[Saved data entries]
<<<<

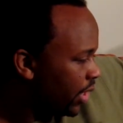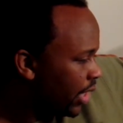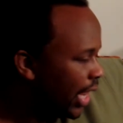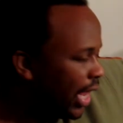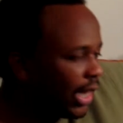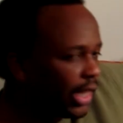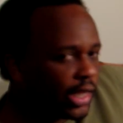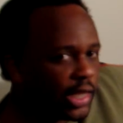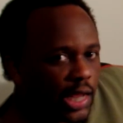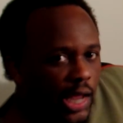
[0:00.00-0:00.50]

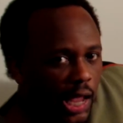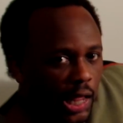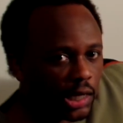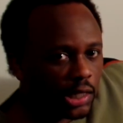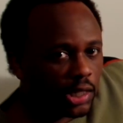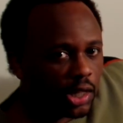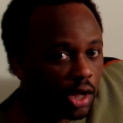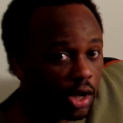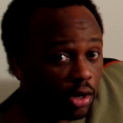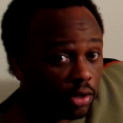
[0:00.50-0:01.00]
kind of
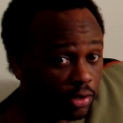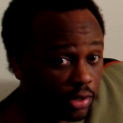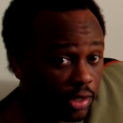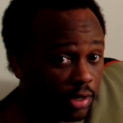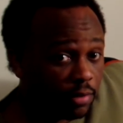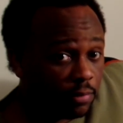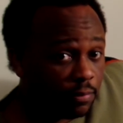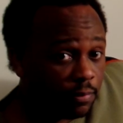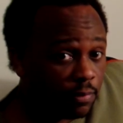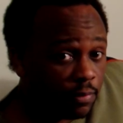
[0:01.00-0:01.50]
catalog
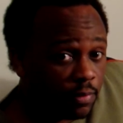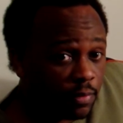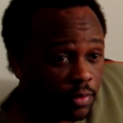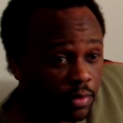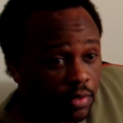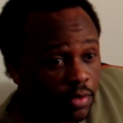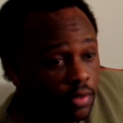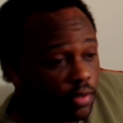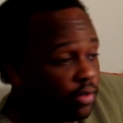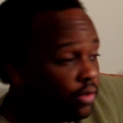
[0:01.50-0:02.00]
them
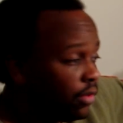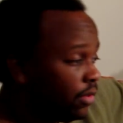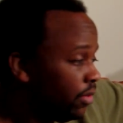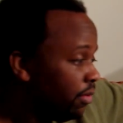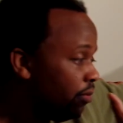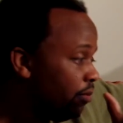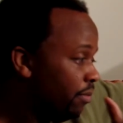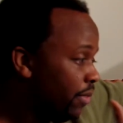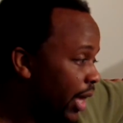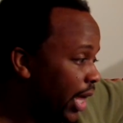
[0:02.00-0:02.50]

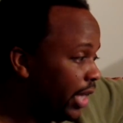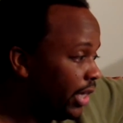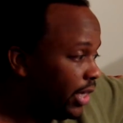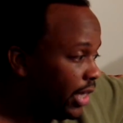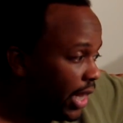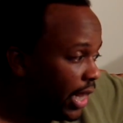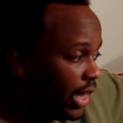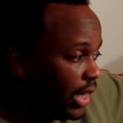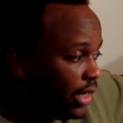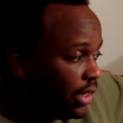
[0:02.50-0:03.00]
by
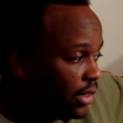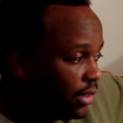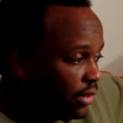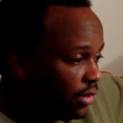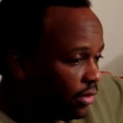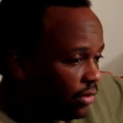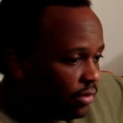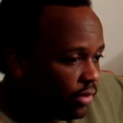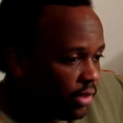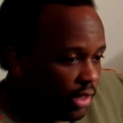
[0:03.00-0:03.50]
date,
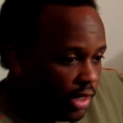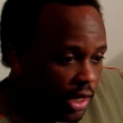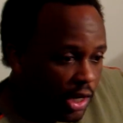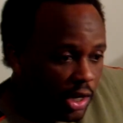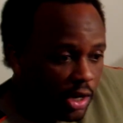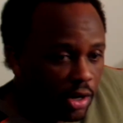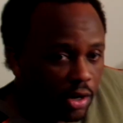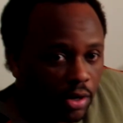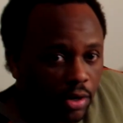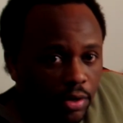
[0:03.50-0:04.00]

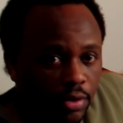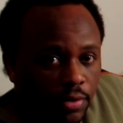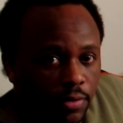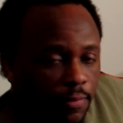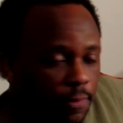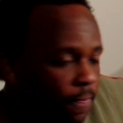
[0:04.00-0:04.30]
year,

>>>>

Return every entry above exactly as written, with no pictures included.

[0:00.00-0:00.50]

[0:00.50-0:01.00]
kind of
[0:01.00-0:01.50]
catalog
[0:01.50-0:02.00]
them
[0:02.00-0:02.50]

[0:02.50-0:03.00]
by
[0:03.00-0:03.50]
date,
[0:03.50-0:04.00]

[0:04.00-0:04.30]
year,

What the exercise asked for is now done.